" On avait d'abord cru y voir un sacrifice ... En perdant la plus grande partie de nos objets de consommation, on se sentit moins libres ... Moins libres de consommer ... Mais comme de toute façon ces choses n'existaient plus, on se rendit compte assez vite qu'elles ne nous manquaient pas ... et que de liberté en réalité, il n'avait jamais été question ... Seulement d'une éternelle incomplétude. Un vide toujours plus grand et abrutissant. Ce manque abyssal était au ceour même de l'ancien système qui avait précipité notre monde dans le chaos duquel nous étions nés." Epiphania, tome 3 de Debeurme
Réécriture :
On avait d’abord cru y voir un sacrifice.
En perdant la plus grande partie de nos objets de consommation, nous avons cru perdre une liberté.
Pas seulement celle de consommer, mais celle de choisir, de nous distinguer, de nous projeter.

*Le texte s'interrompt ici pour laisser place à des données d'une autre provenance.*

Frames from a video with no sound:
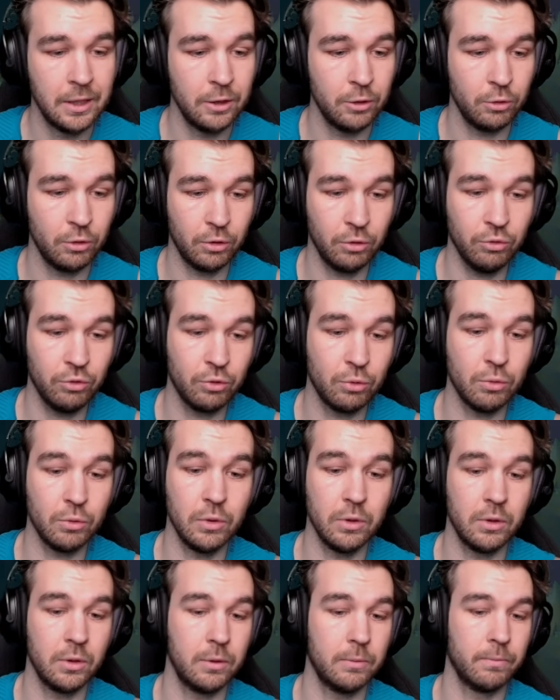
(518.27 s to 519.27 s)
You can also
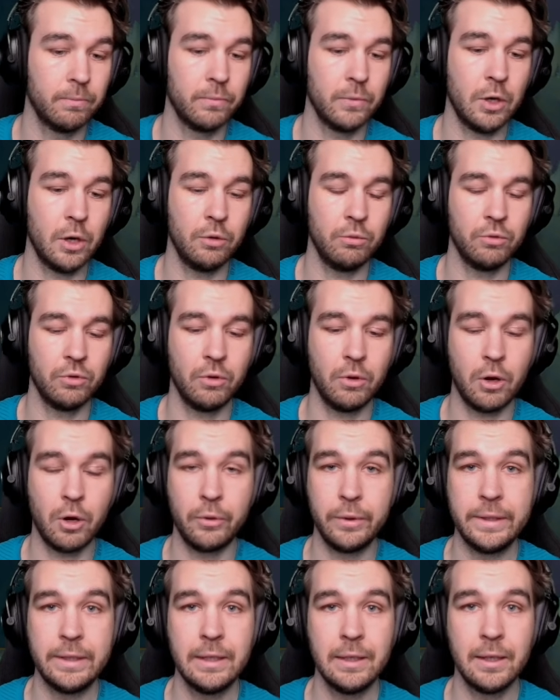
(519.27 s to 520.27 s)
go Iris
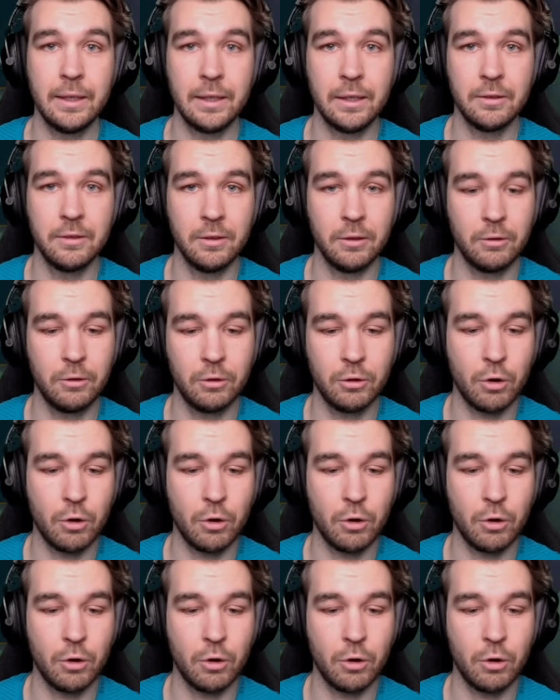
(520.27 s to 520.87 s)
Lari against the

Certaines de ces choses nous ont réellement manqué.
D’autres avaient structuré nos journées, nos relations, parfois même notre sentiment d’utilité.
Mais peu à peu, nous avons compris que ce n’était pas tant les objets qui faisaient défaut que la promesse qu’ils portaient.

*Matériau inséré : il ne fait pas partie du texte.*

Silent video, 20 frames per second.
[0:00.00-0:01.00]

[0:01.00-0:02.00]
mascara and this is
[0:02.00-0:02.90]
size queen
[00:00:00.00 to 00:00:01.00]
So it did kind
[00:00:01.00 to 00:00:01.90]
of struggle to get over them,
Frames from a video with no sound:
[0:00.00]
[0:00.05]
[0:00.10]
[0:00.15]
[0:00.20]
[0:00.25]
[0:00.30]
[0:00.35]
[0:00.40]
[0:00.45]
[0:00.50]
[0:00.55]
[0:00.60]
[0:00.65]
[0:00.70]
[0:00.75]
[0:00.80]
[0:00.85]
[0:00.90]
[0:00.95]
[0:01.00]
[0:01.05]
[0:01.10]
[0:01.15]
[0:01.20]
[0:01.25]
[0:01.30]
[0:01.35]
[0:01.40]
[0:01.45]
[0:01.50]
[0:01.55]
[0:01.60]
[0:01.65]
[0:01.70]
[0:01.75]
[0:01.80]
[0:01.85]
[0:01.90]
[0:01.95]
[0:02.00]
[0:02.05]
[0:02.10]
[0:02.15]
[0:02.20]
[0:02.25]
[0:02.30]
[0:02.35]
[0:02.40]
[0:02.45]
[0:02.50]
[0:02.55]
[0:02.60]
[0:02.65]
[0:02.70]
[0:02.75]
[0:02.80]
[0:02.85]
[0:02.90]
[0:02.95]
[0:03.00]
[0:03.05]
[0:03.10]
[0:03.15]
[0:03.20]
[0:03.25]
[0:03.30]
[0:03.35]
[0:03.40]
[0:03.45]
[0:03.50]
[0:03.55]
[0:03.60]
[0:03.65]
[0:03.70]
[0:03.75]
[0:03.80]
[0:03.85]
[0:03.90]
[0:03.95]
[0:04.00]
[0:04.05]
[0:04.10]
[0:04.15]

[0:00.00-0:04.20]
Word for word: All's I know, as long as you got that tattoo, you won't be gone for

Une promesse de complétude sans cesse repoussée.
L’ancien système ne reposait pas uniquement sur l’abrutissement ou la contrainte.

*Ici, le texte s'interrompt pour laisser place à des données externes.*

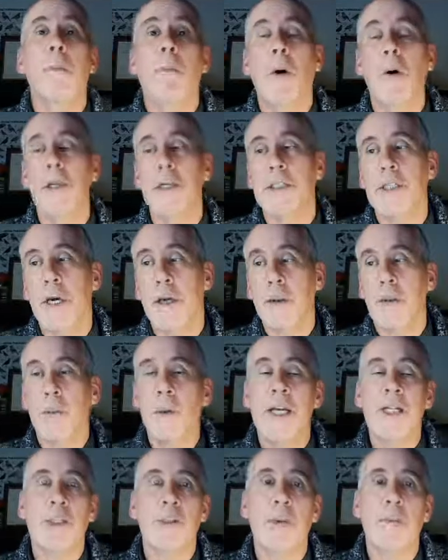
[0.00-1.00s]
polytunnel
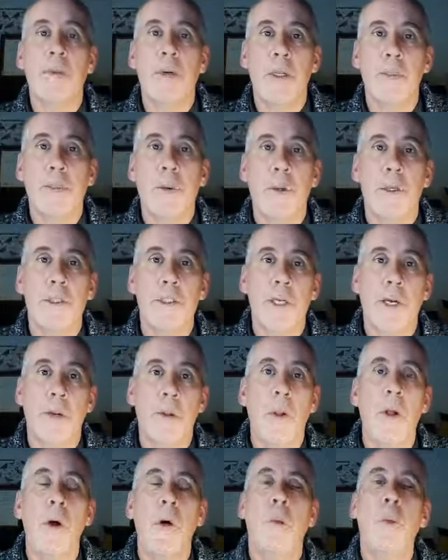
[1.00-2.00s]
where should we put the
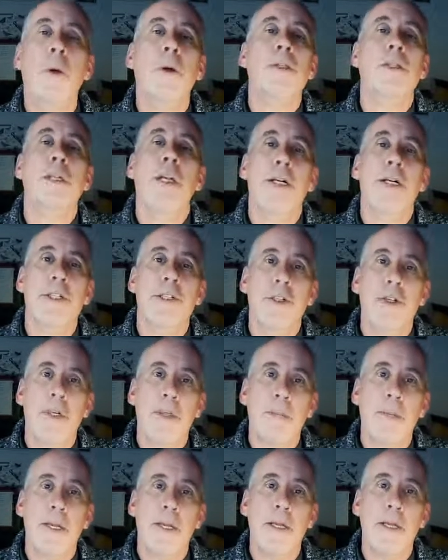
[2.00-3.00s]
polytunnel what size
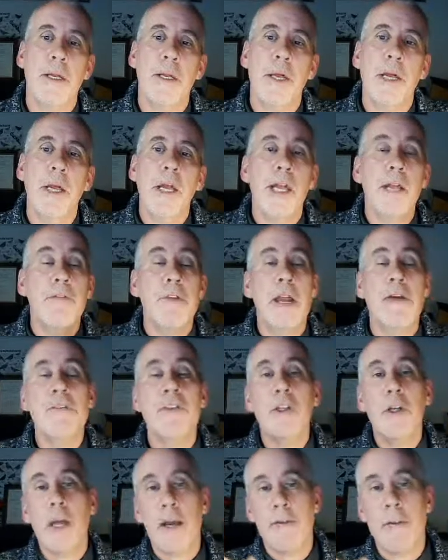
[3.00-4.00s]
should it be if you ever
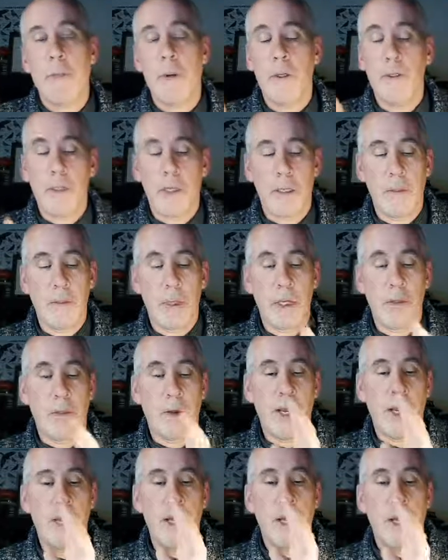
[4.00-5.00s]
do have a polytunnel by the
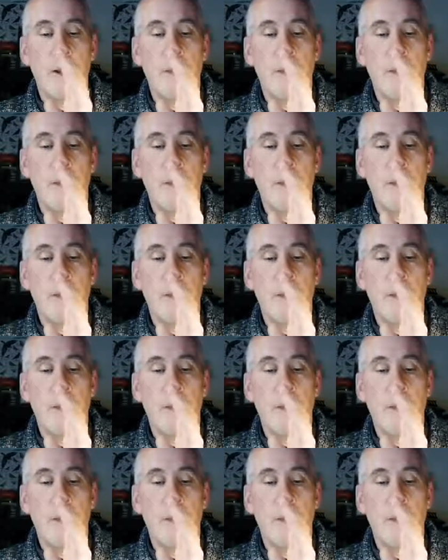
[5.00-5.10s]
way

Il produisait aussi du confort, du savoir, des liens, des technologies capables d’élargir notre compréhension du monde.
C’est précisément pour cela qu’il était si difficile à quitter.
Ce qu’il organisait, au cœur même de ses réussites, c’était un manque structurel, discret, persistant, présenté comme une condition de la liberté.
Ce manque structurel en question ?
C'est un état de non suffisance maintenu, ni trop grand, ni trop menu pour qu'il se poursuive, dans lequel chaque individu est tenu. Un manque qui a été organisé socialement, crée de toute pièce alors même que nous venions en combler un. Ironique non ?
Comment ?
Par une promesse toujours différée (si j'avais, ...) puis par une obsolescence programmée ; non pas que notre appareil ne marche plus mais la croyance est posée, que cet outil n'est plus à la hauteur, qu'il ne nous correspond plus, ...et enfin la comparaison permanente avec un ou une mise en avant. La touche finale : on multiplie les offres pour qu'on est cette impression de liberté de choix sauf que cette multiplicité nous retire une prise réel sur le sens.
Pourquoi est-il efficace ?
Parce qu'il est intériorisé.
La technologie dans tout ça :
Elle peut à la fois générer sur celui qui subit le manque : une agitation, un sentiment de ne jamais y arriver, une fatigue existenciel, une difficulté à habiter le présent et se concentrer. Cependant, elle peut aussi révéler les mécanismes, donner accès au savoir, rendre visible les limites du système, permettre de nouvelles ou pas formes de créations. Ce n'est pas un mal non mais un amplificateur.